**Directions:** Could you give the listing again exactly, without its pictures?
Available data section start
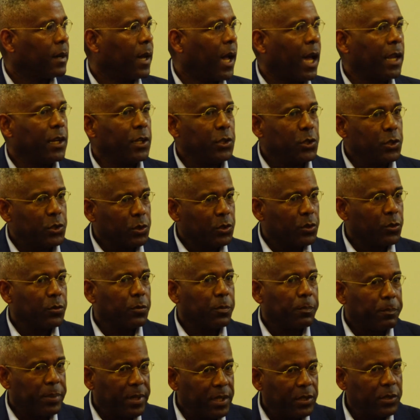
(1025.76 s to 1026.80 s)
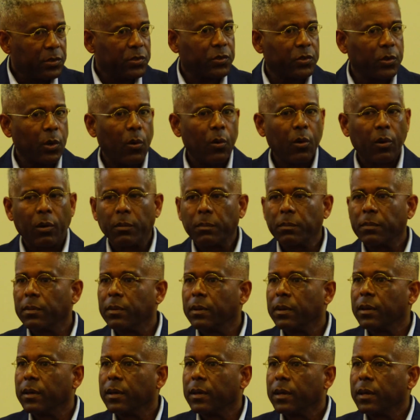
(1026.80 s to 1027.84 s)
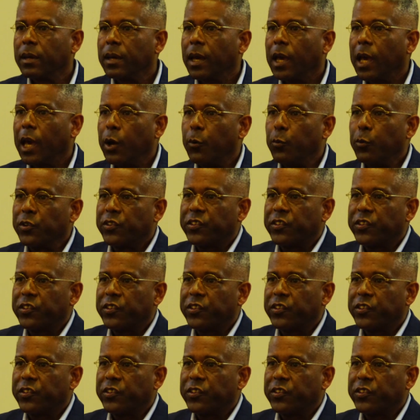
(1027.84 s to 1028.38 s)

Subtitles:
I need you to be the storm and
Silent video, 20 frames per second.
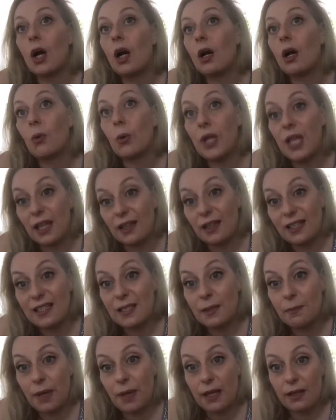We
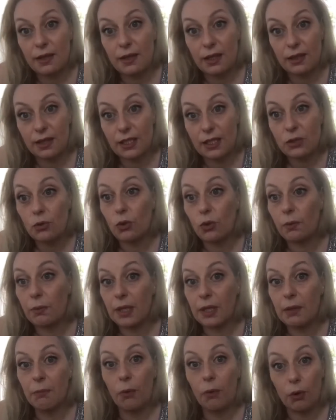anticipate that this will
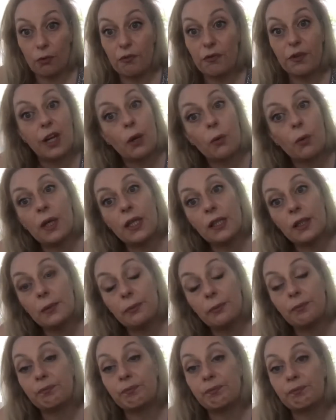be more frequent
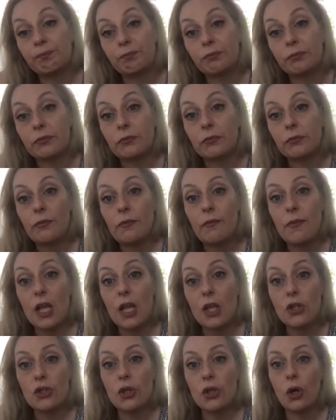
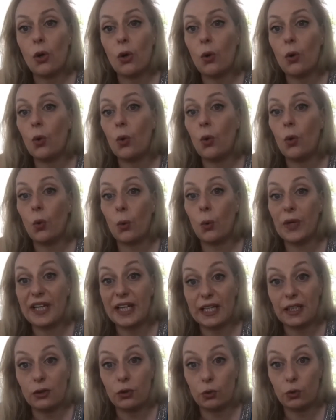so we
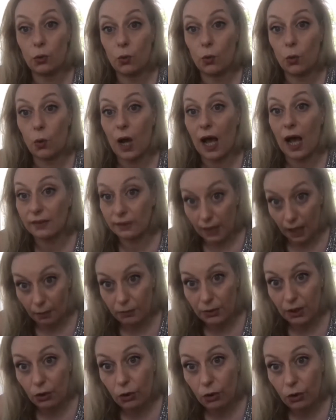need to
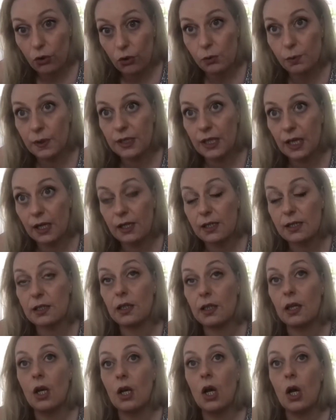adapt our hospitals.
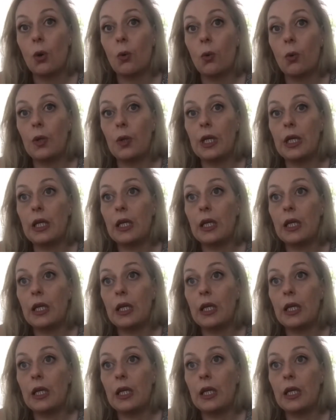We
Available data section end
**Response area:**
(1025.76 s to 1026.80 s)
(1026.80 s to 1027.84 s)
(1027.84 s to 1028.38 s)

Subtitles:
I need you to be the storm and
Silent video, 20 frames per second.
We
anticipate that this will
be more frequent
so we
need to
adapt our hospitals.
We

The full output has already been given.